[[ MATERIAL FOR THIS EXERCISE, beginning ]]

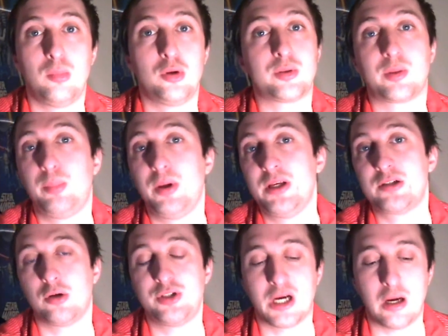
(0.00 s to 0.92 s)
But please
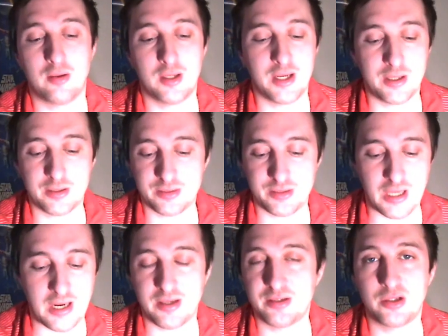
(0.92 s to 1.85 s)
go check out the links.
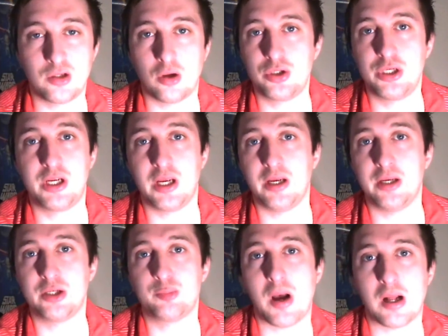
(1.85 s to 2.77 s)
Yeah, it's a dodgy
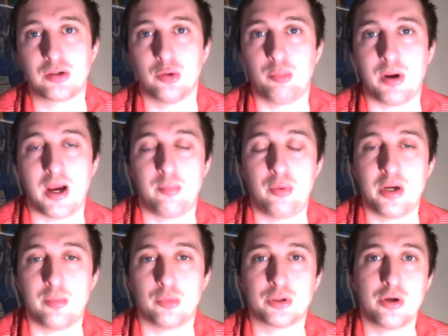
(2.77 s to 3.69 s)
case backed up by
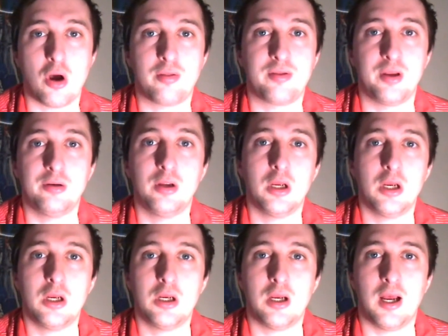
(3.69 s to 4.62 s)
pretty much nothing.
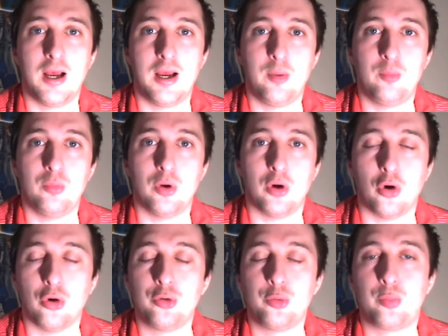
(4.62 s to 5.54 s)

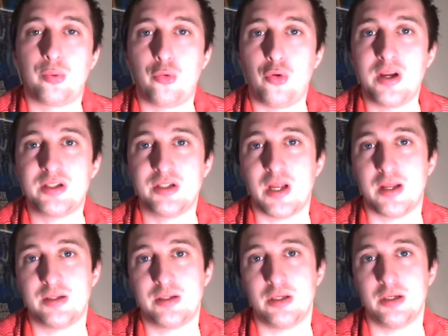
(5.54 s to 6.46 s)

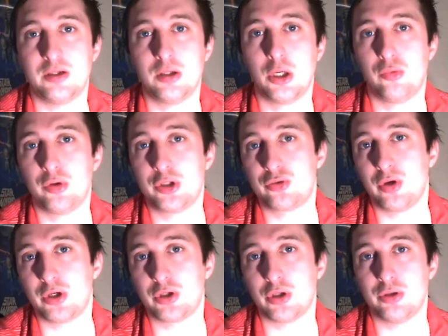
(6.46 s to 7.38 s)
Unprecedented
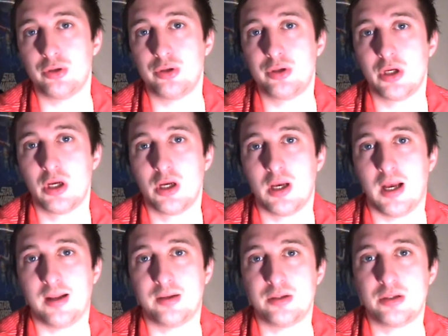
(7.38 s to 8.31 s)
restrictions
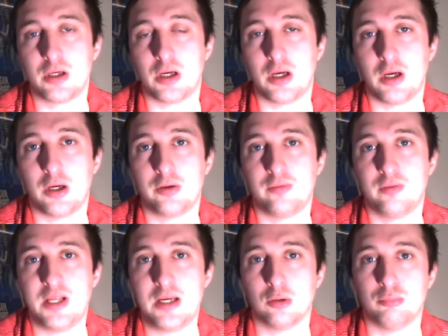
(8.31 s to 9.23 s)
and
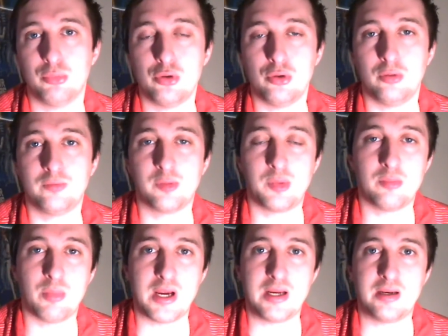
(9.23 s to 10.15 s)
legal moves have
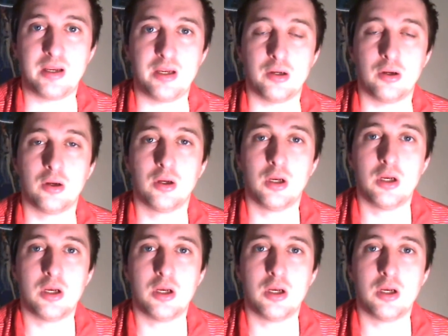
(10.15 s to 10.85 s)
been made here.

[[ MATERIAL FOR THIS EXERCISE, end ]]

--- WHAT THE TASK ASKS ---
Starting at the line that contains "(6.46 s to 7.38 s)", transcribe every line through the end of the listing exactly, including both end lines and excluding pictures.

--- ANSWER SECTION ---
(6.46 s to 7.38 s)
Unprecedented
(7.38 s to 8.31 s)
restrictions
(8.31 s to 9.23 s)
and
(9.23 s to 10.15 s)
legal moves have
(10.15 s to 10.85 s)
been made here.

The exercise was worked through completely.